A energia solar é uma das principais alternativas para a expansão do setor elétrico brasileiro com baixas emissões de carbono. Mas o segmento tem uma oportunidade ainda mais significativa de contribuir para a mitigação da crise climática: internalizar, no próprio país, etapas estratégicas da cadeia de produção dos painéis fotovoltaicos.
Atualmente, a maior parte da transformação industrial do silício usado nesses painéis é feita na China, cuja matriz elétrica tem uma pegada de carbono cerca de 17 vezes superior à brasileira. O resultado é que, no ano passado, o Brasil importou cerca de 4 milhões de toneladas de CO2 equivalente por meio do silício embarcado nos painéis.
Para efeito de comparação, esse montante equivale a aproximadamente as emissões anuais de quase 880 mil carros movidos a gasolina ou cerca de 0,4% das emissões totais brasileiras em 2022.
A boa notícia é que o país poderia usar seu potencial de energia renovável para inverter ao menos parcialmente essa lógica e garantir uma energia solar ainda mais limpa. Isso depende da capacidade de combinar dois ativos estratégicos do país: uma matriz elétrica majoritariamente renovável – essencial, já que o processamento de silício é altamente intensivo em energia –, e as abundantes reservas nacionais de quartzo, principal matéria-prima do insumo.
Esse processo poderia atrair investimentos industriais ao país, reduzir as emissões de carbono na produção global e criar empregos qualificados. Ou seja, trata-se de um exemplo prático do conceito de powershoring, um movimento internacional de realocação de cadeias produtivas vinculada à disponibilidade de energia renovável.
Importante destacar que essa realocação produtiva não exige internalizar toda a cadeia do silício.

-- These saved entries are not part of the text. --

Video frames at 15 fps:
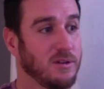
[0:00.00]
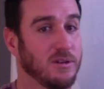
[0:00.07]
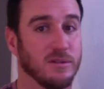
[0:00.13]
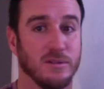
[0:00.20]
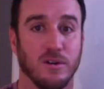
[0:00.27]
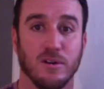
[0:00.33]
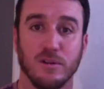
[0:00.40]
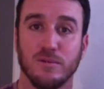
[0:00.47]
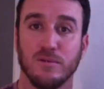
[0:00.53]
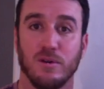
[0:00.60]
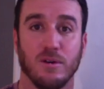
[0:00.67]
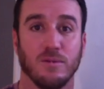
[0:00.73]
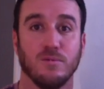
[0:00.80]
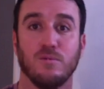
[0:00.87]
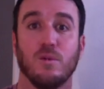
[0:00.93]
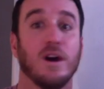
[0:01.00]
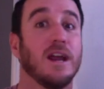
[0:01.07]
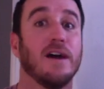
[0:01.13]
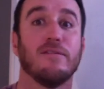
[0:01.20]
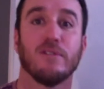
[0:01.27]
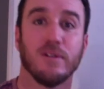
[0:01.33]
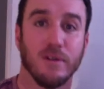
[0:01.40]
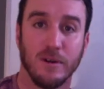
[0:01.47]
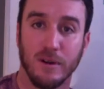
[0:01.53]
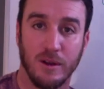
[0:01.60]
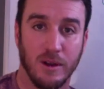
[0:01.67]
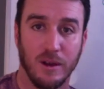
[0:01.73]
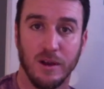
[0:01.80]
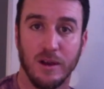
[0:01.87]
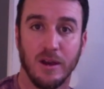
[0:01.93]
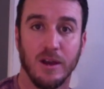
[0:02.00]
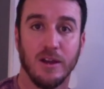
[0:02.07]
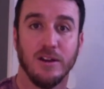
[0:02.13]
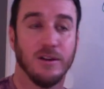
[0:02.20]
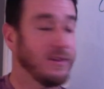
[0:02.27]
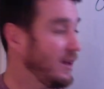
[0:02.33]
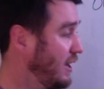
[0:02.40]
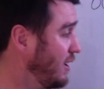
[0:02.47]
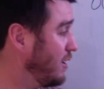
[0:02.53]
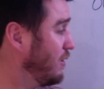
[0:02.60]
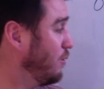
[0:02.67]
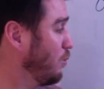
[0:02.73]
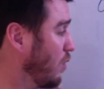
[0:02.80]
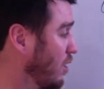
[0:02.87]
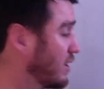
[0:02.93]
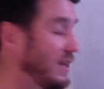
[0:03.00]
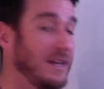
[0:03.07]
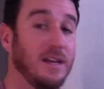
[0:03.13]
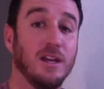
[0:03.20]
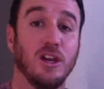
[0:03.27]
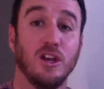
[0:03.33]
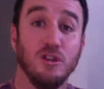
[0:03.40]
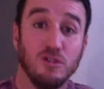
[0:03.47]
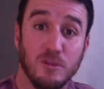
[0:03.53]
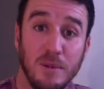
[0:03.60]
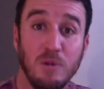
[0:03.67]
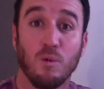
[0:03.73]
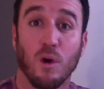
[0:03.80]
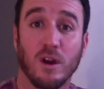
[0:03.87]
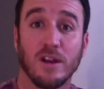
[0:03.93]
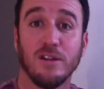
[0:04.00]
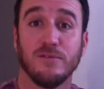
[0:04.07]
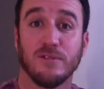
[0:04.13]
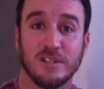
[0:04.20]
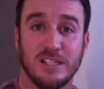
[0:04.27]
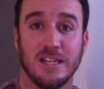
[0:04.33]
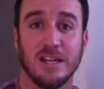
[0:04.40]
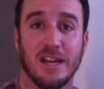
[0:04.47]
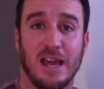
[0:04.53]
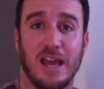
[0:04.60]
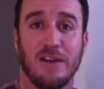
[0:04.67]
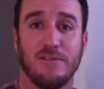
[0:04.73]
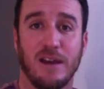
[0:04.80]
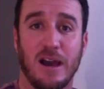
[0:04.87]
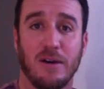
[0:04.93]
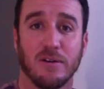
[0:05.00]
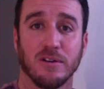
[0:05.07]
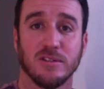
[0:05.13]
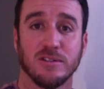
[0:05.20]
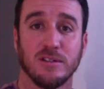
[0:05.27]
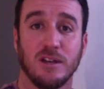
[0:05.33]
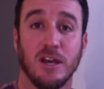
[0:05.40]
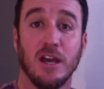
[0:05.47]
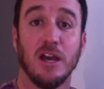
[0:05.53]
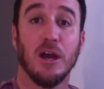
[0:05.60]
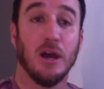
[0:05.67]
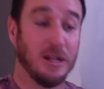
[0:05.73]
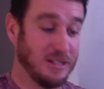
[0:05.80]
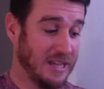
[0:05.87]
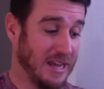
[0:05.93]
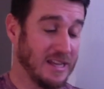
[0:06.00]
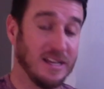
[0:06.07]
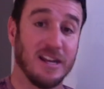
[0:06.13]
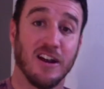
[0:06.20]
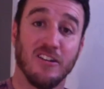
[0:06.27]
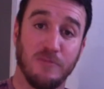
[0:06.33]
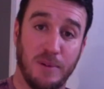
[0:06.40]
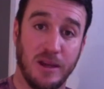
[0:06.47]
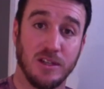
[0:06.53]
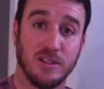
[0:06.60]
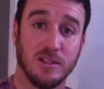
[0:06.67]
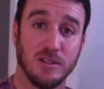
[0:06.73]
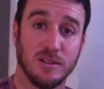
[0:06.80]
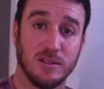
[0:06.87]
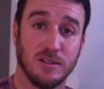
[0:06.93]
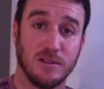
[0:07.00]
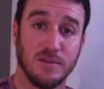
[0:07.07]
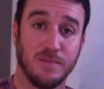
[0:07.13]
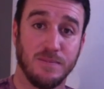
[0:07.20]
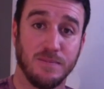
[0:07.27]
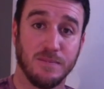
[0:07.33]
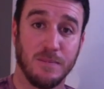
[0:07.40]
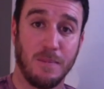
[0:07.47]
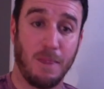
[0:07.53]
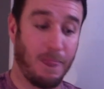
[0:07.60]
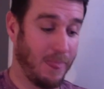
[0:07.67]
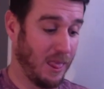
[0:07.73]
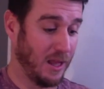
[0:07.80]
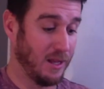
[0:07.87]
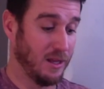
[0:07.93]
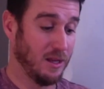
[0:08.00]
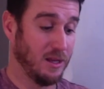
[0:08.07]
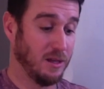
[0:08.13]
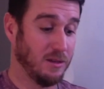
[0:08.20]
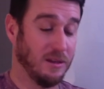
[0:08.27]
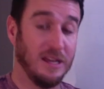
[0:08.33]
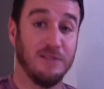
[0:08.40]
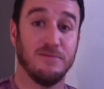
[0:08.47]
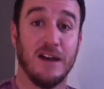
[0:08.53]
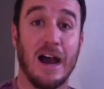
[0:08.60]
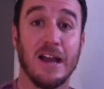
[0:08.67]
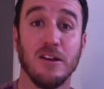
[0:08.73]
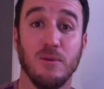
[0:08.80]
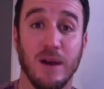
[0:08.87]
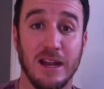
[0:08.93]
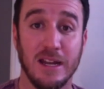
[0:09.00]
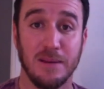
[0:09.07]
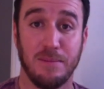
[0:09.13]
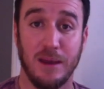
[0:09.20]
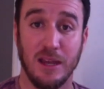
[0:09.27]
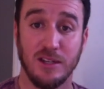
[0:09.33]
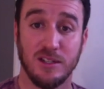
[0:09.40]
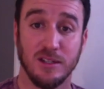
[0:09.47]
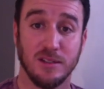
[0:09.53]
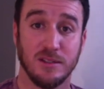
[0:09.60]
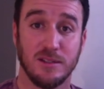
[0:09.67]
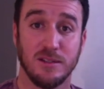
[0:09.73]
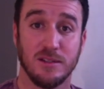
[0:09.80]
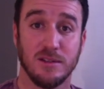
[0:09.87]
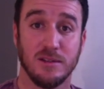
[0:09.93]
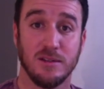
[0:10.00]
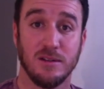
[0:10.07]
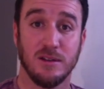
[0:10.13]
or, or, or whatever. You're there working. You should be working for 10 and a half hours, taking care of patients, evaluating patients,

O Brasil já produz silício metálico, etapa intensiva em energia e na qual o país possui vantagens comparativas. O avanço para o refino em polisilício, segmento de maior valor agregado e atualmente ausente no território nacional, representaria um salto estratégico.
Ao priorizar esses elos críticos da cadeia, é possível atrair investimentos, reduzir emissões e gerar empregos qualificados com um esforço fiscal muito menor do que as tentativas de verticalização completa vistas em políticas industriais amplas dos anos 1980.
A mudança aumentaria a complexidade da indústria nacional e melhoraria as condições da balança comercial relativa ao produto, hoje muito desfavorável porque baseada na exportação de silício metálico bruto com baixo valor agregado e importação de módulos solares com alto valor agregado, com silício de altíssima pureza (polisilício).
Desafio
O custo relativamente elevado é o principal desafio para a produção nacional. Mas a precificação do carbono pode ajudar a inverter essa lógica. Um exemplo disso pode ser observado considerando os valores praticados na venda de sistemas fotovoltaicos para a Europa.
Nossas estimativas indicam que, numa hipótese conservadora, o custo inicial do silício brasileiro com padrão solar é de US$ 15/kg, contra US$ 6/kg da empresa chinesa mais competitiva que identificamos. Mas, com a precificação do carbono a US$ 120 por tonelada, o Brasil já seria mais competitivo em polisilício – pelo menos para a venda na Europa – do que a China.
Atualmente, o preço médio do carbono naquele continente é da ordem de US$ 90 por tonelada de CO2 equivalente. Uma vez viabilizada economicamente, essa produção nacional também poderia atender a demanda local por silício, estimada em 34,5 mil toneladas métricas por ano na próxima década.
A transformação da cadeia produtiva do silício tem tudo, portanto, para ser um caso de sucesso na nova dinâmica do powershoring. E pode ir muito além: para além de atrair investimentos produtivos, vai permitir que a energia solar se retroalimente e, no fim do dia, seja ainda mais limpa.
*Edlayan Passos é especialista em Energia do Instituto E+ Transição Energética.